Where a record contains a picture, omit the picture and repeat the rest exactly.

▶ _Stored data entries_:
* * * * * * *
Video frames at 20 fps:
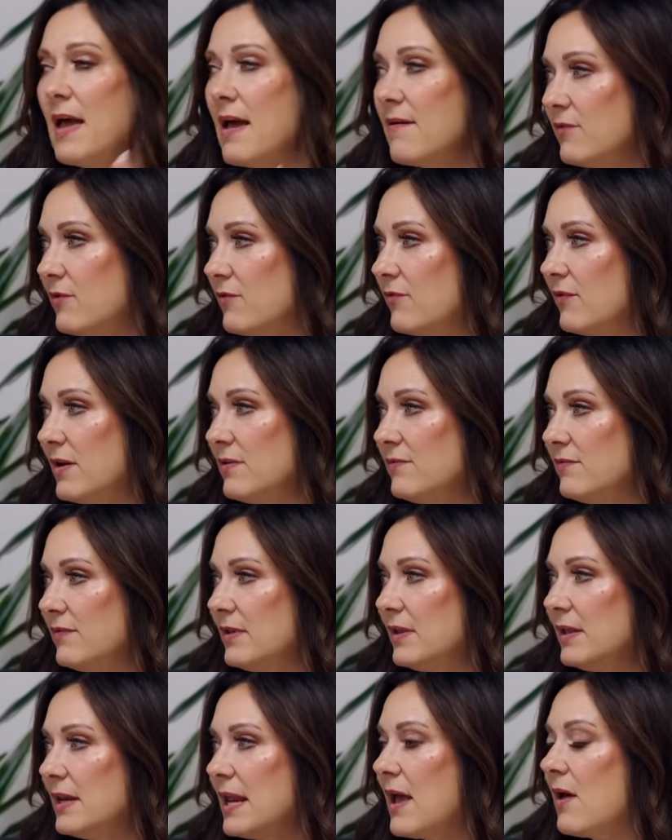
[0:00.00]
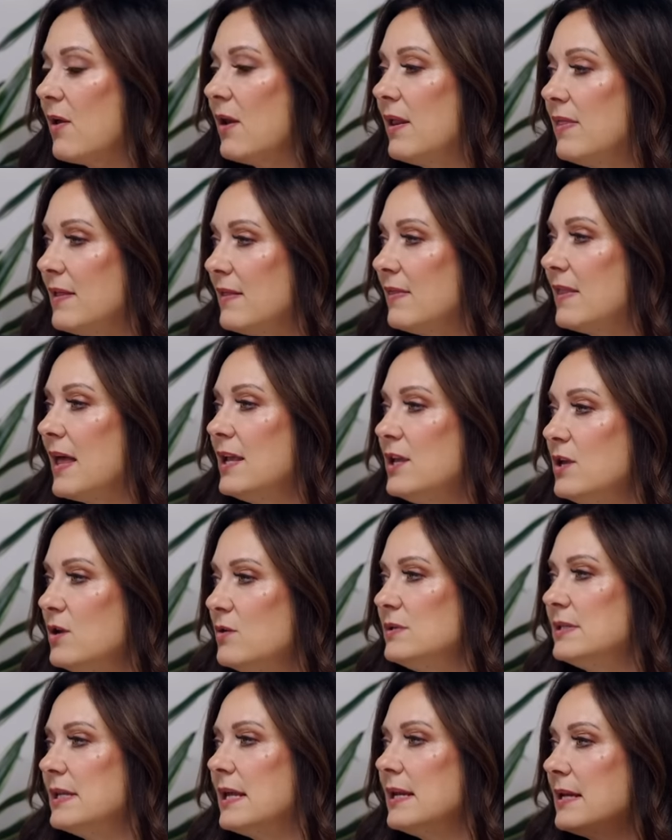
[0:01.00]
have your friend fill it out, and then, like
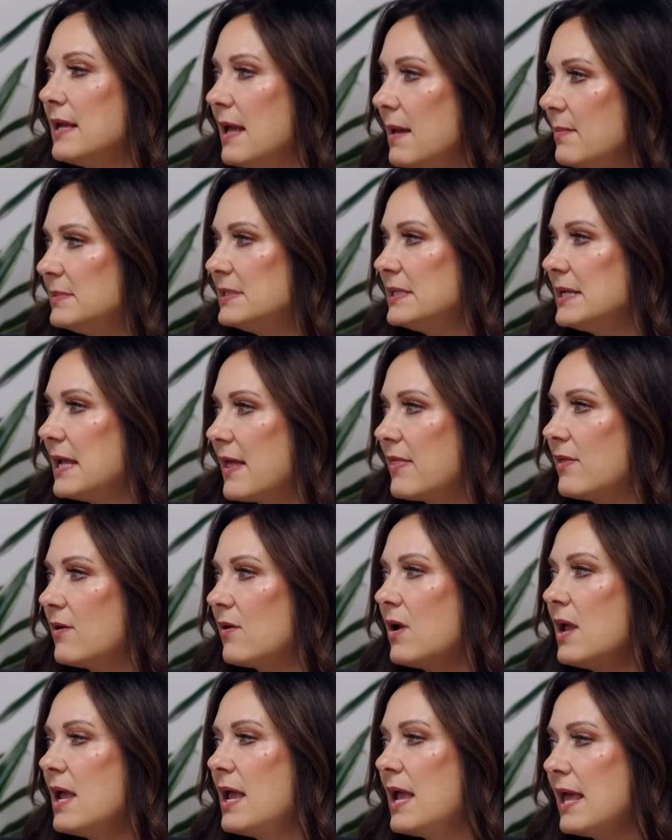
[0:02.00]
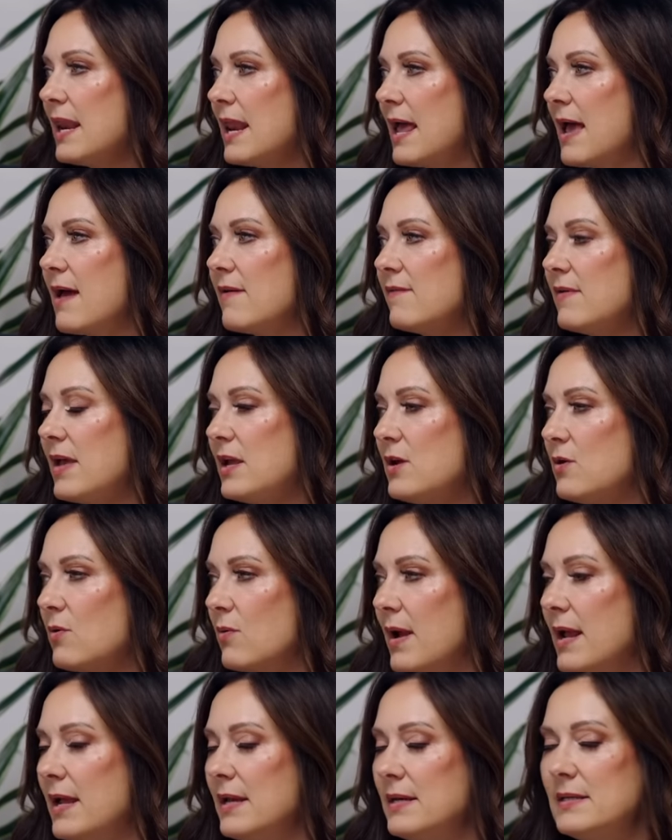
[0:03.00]
you said, come together and have a
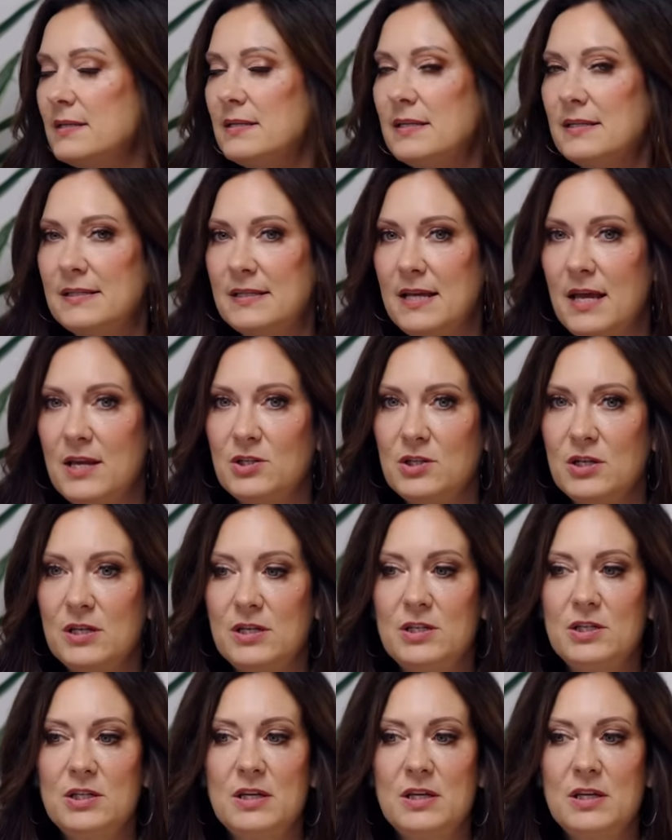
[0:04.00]
great discussion.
* * * * * * *
▶ _Response_:
Video frames at 20 fps:
[0:00.00]
[0:01.00]
have your friend fill it out, and then, like
[0:02.00]
[0:03.00]
you said, come together and have a
[0:04.00]
great discussion.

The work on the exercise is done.